We could not have known at time how evanescent our precious relationship was. Her hand brushed across an unfamiliar hardening in her breast on what began as an ordinary day. The tumor had been hiding, a covert enemy that would prove deadly. After her mastectomy, radiation and chemotherapy, Becky chose to have her breasts reconstructed. Life seemed to settle back into its normal routine; we all relaxed - her husband, her children, her friends.
A few months later, Becky called to say the pain she had been experiencing in her upper body was a recurrence of her cancer; this time in her bones. The prognosis was grim; the chemotherapy brutal. Ultimately a hospital bed was brought into her home, and Becky wasted away a day at a time.We had several conversations toward the end of her life about leaving her children and Sam. As a Christian, there were questions about God's purposes and miraculous healing. We prayed, begging God to touch her body and bring her back to health. When she became too ill to have visitors, I would talk to her for a few minutes on the phone. The last time I heard her voice was three or four days before Becky died when, with some help from her mother-in-law, she phoned me. Her voice sounded very far away, as if she were already suspended between heaven and earth; and, I found myself trying to take deep breaths for her as I listened to the struggle her words were having in their desperation to manifest.

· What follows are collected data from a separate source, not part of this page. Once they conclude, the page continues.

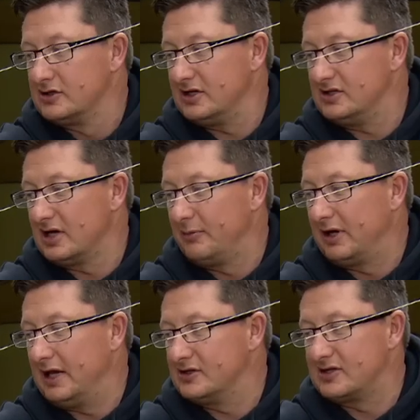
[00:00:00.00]
sits up
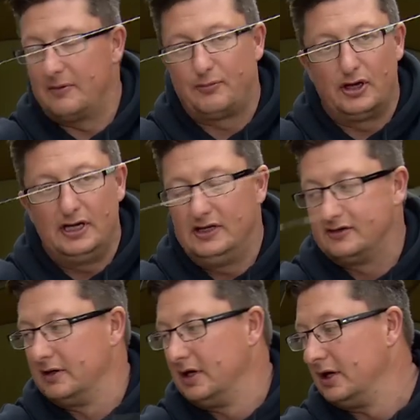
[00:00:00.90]
against that bead,
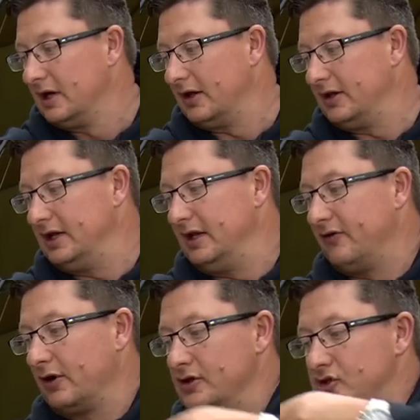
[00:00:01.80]
and then if
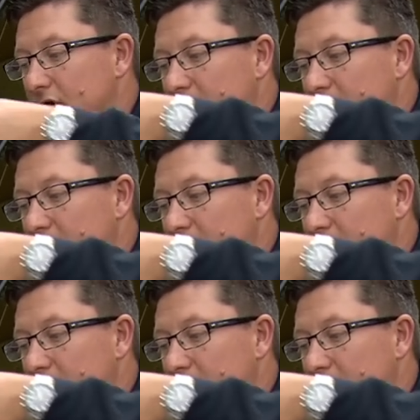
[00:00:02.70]
I can show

"I have already given up my family - Sam and the kids. I've made peace with that." Her breathing is labored; her voice very small. "...but, Kay...I just didn't thing it would take this long to die."
So profoundly weary of the hopeless conflict with her unvanquishable foe and so fully given over to the victory that is her imminent death, Becky lay in a netherworld between heaven and earth.

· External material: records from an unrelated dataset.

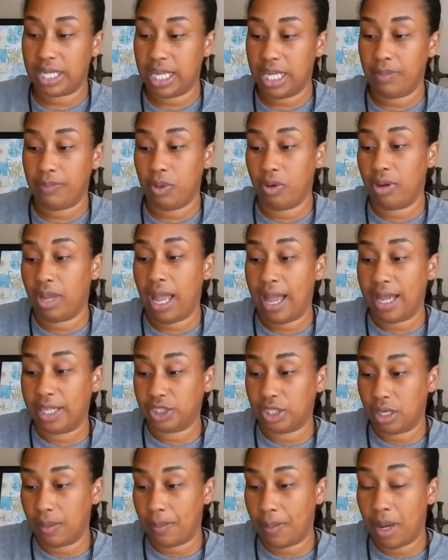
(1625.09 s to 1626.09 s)
to keep your
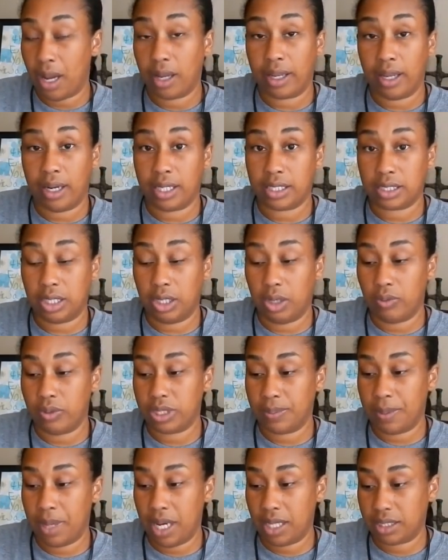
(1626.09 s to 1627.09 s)
cash out of pocket as low
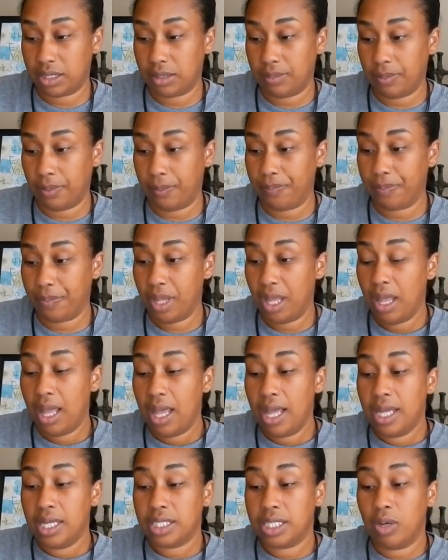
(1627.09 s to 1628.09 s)
as possible.
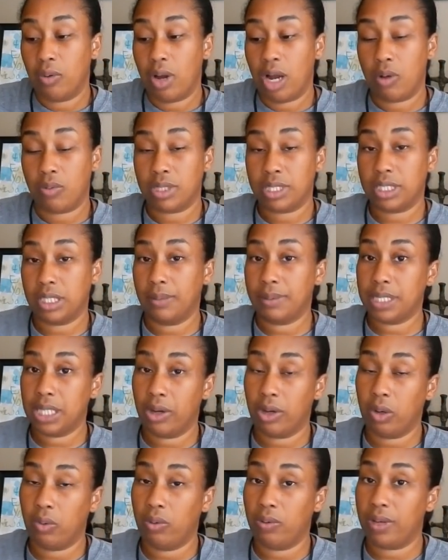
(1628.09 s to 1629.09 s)
So our
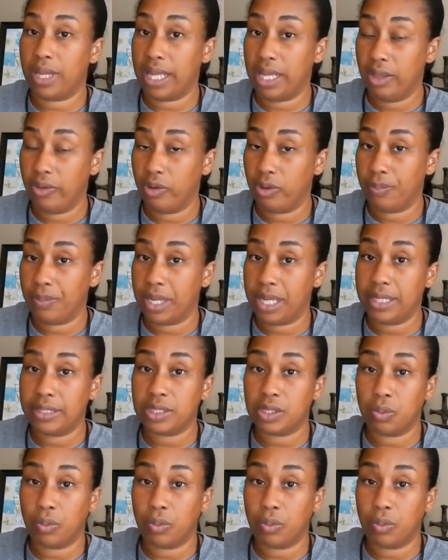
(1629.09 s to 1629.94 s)
subtotal will either be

"He will come and get you soon," I promised as my heart cried silently to her Savior that this be true.
"I hope so," she breathed. "Pray for me."
I did. I prayed for her as I heard the raspy breath from her closing lungs push in and out of her, awaiting the command to cease forever the effort. I did. I prayed for death, though that meant leaving a son and daughter and a man who loved her. I did. I prayed for her deeply, deeply weary husband who had watched his lovely Becky fade away; who needed solace that she suffered no more, but saw the face of God. I did. I prayed that in her last moment here on earth she would not be afraid, for her first moment in heaven would be the salve that healed for eternity any suffering here on earth. I did pray. But when I put my phone back on its cradle, I had many questions that my God had left unanswered.